Thursday, September 1, 2011

4. Swimming Reindeer Statue (France, 13,000 years old)

ART!
Here it is: ice-age art, a completely non-functional object, not a tool, created before the last big bout of climate change. It’s a beautiful piece, a mammoth tusk carved to resemble a pair of reindeer swimming across a river. Much more complicated to make than the simple stone tools we’ve seen so far: for this you need to kill a mammoth, cut off its tusk with something mighty strong and sharp, carve this elaborately observed work of art with a tool that can give you fine detail, polish it with some poultice you’ve made from locally-found goo, and shine it with a leather hide. Why go to all that trouble?

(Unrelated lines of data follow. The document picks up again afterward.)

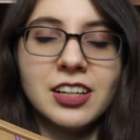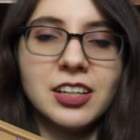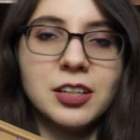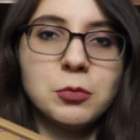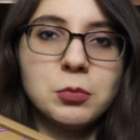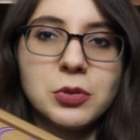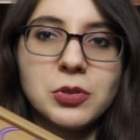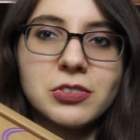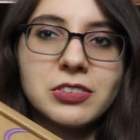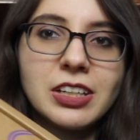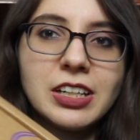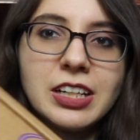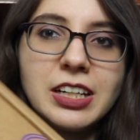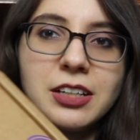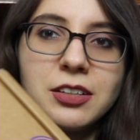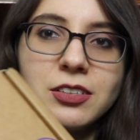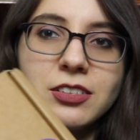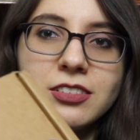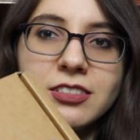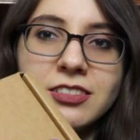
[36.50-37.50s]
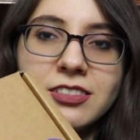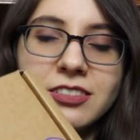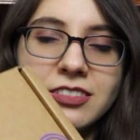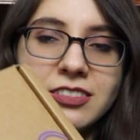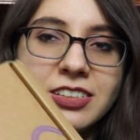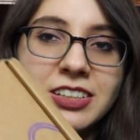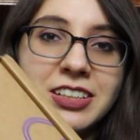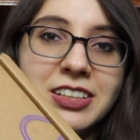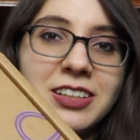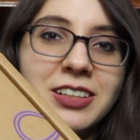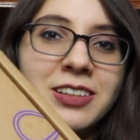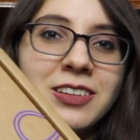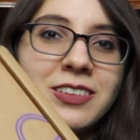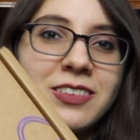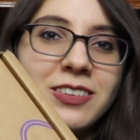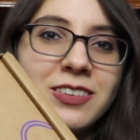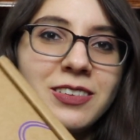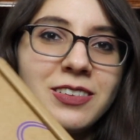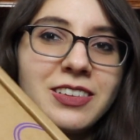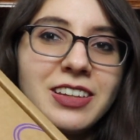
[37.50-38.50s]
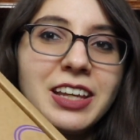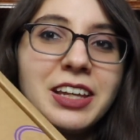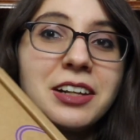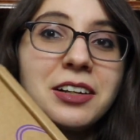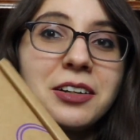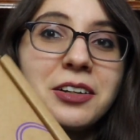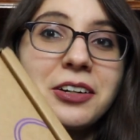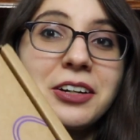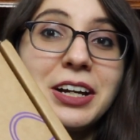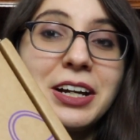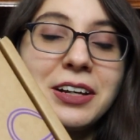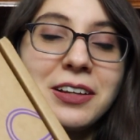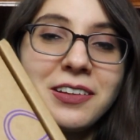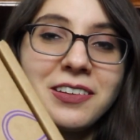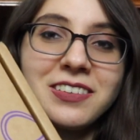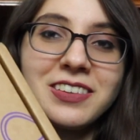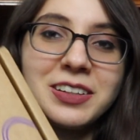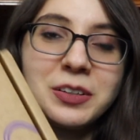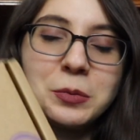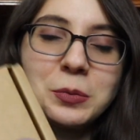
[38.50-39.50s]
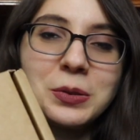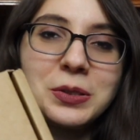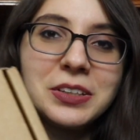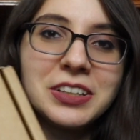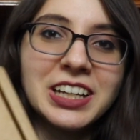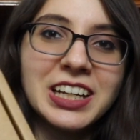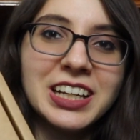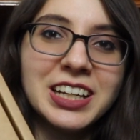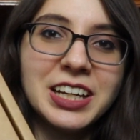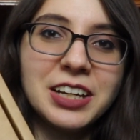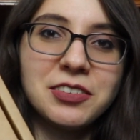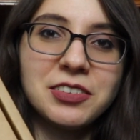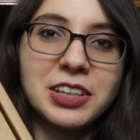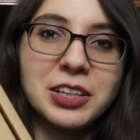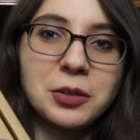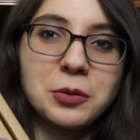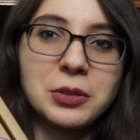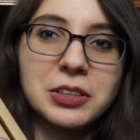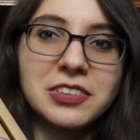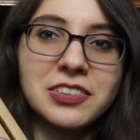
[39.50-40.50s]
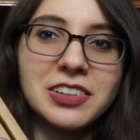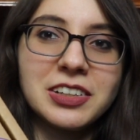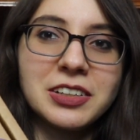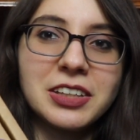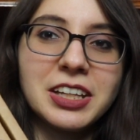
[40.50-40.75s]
I'll blur that out. Editor Allison will have a lot of work to do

MacGregor calls upon Rowan Williams, the Archbishop of Canterbury, to speculate about the origins of religion and art. Williams points out that unlike many important modern religions, which downplay the significance of the here-and-now and encourage worshippers to think about other worlds, this statue—like most primitive art—is verismo (as we call it in the world of opera), about the here-and-now world in which the artist lives. It may be that depicting elements of your world gives you (or makes you think you’ve now got) power over those elements, the way naming something gives you the drop on it—thus, in efforts to avoid hubris, the old Hebrew prohibition against naming God, or the Islamic prohibition against depicting creatures with souls. Many assume you make a statue like these reindeer, or paint the mammoth on the wall of your cave, in order to gain the power to kill it in the upcoming hunt. But that’s only speculation…could be they thought these animals were beautiful and loved ‘em.